__PROBLEM DETAILS__: Your answer must be an exact copy of the lines from the one containing "[0:01.50-0:02.50]" through the last line of the records below, with no pictures; please include nothing else.

RECORDS SHOWN START

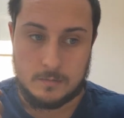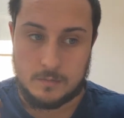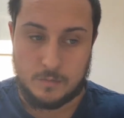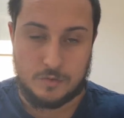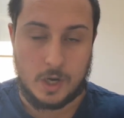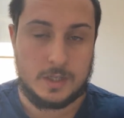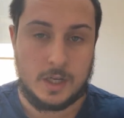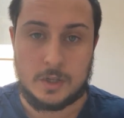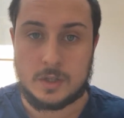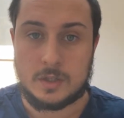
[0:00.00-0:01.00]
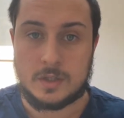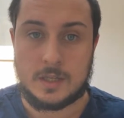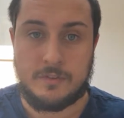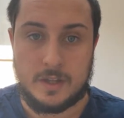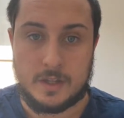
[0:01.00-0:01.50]
write the article
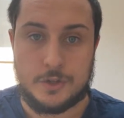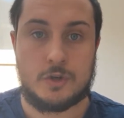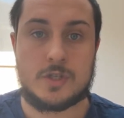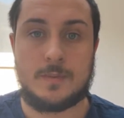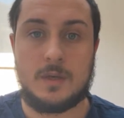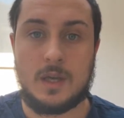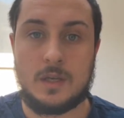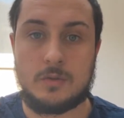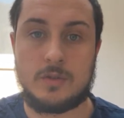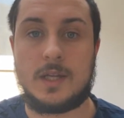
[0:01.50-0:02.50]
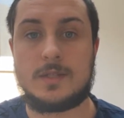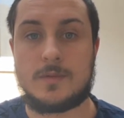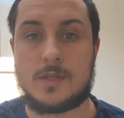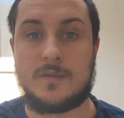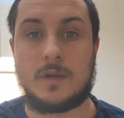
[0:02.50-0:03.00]
that way that you're speaking to that
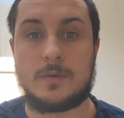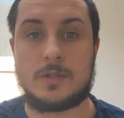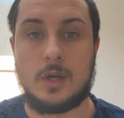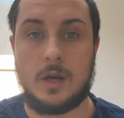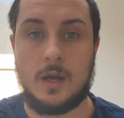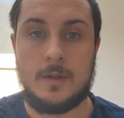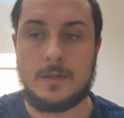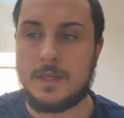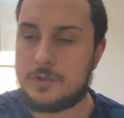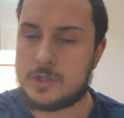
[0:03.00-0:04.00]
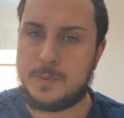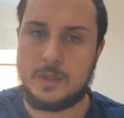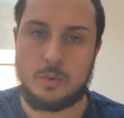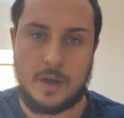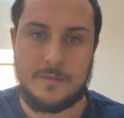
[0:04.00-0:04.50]
specific persona. If you
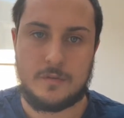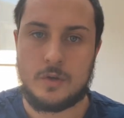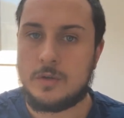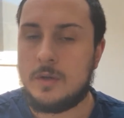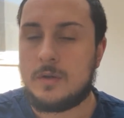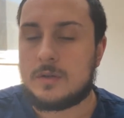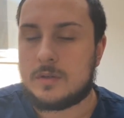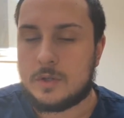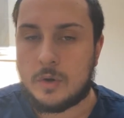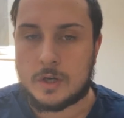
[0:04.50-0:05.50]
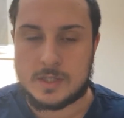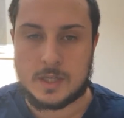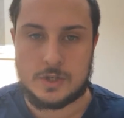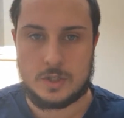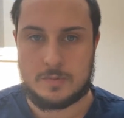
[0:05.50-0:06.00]
speak to everyone, you are
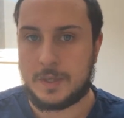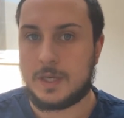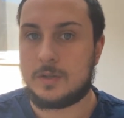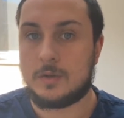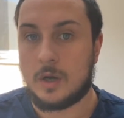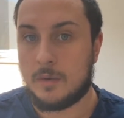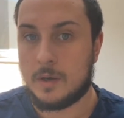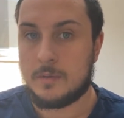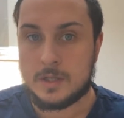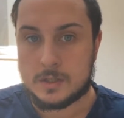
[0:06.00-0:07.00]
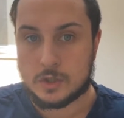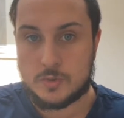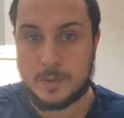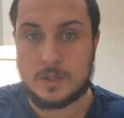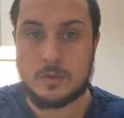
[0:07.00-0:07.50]
essentially speaking to no one. So
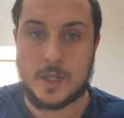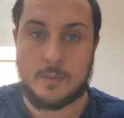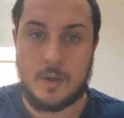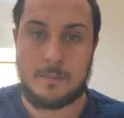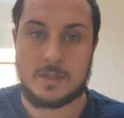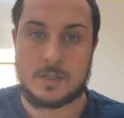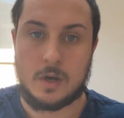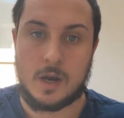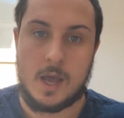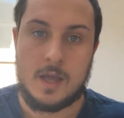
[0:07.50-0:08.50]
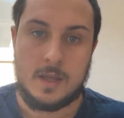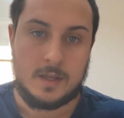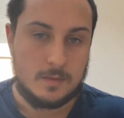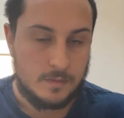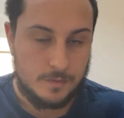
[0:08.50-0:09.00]
speak to that one persona,
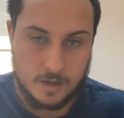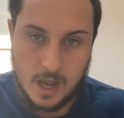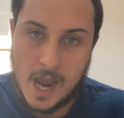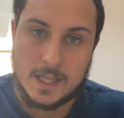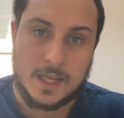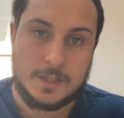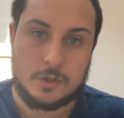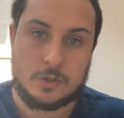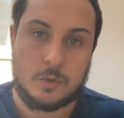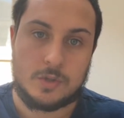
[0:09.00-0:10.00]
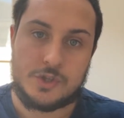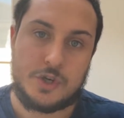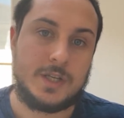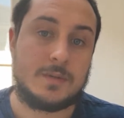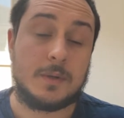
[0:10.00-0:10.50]
highlight your good
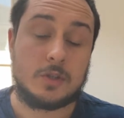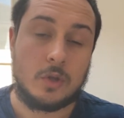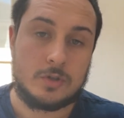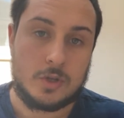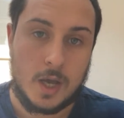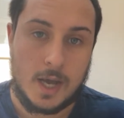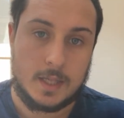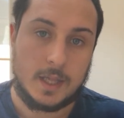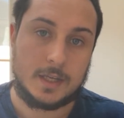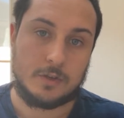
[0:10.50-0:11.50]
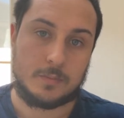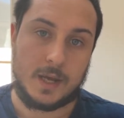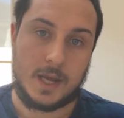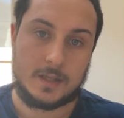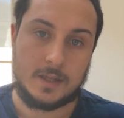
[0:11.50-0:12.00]
traits, but also highlight your
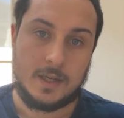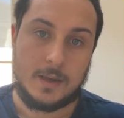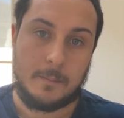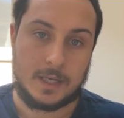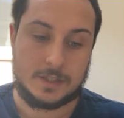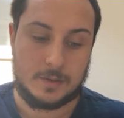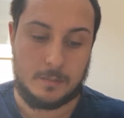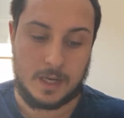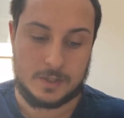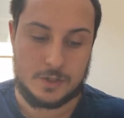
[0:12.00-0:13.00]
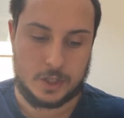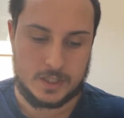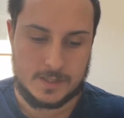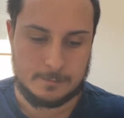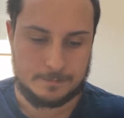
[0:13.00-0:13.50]
bad traits.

RECORDS SHOWN END

__RESPONSE AREA__:
[0:01.50-0:02.50]
[0:02.50-0:03.00]
that way that you're speaking to that
[0:03.00-0:04.00]
[0:04.00-0:04.50]
specific persona. If you
[0:04.50-0:05.50]
[0:05.50-0:06.00]
speak to everyone, you are
[0:06.00-0:07.00]
[0:07.00-0:07.50]
essentially speaking to no one. So
[0:07.50-0:08.50]
[0:08.50-0:09.00]
speak to that one persona,
[0:09.00-0:10.00]
[0:10.00-0:10.50]
highlight your good
[0:10.50-0:11.50]
[0:11.50-0:12.00]
traits, but also highlight your
[0:12.00-0:13.00]
[0:13.00-0:13.50]
bad traits.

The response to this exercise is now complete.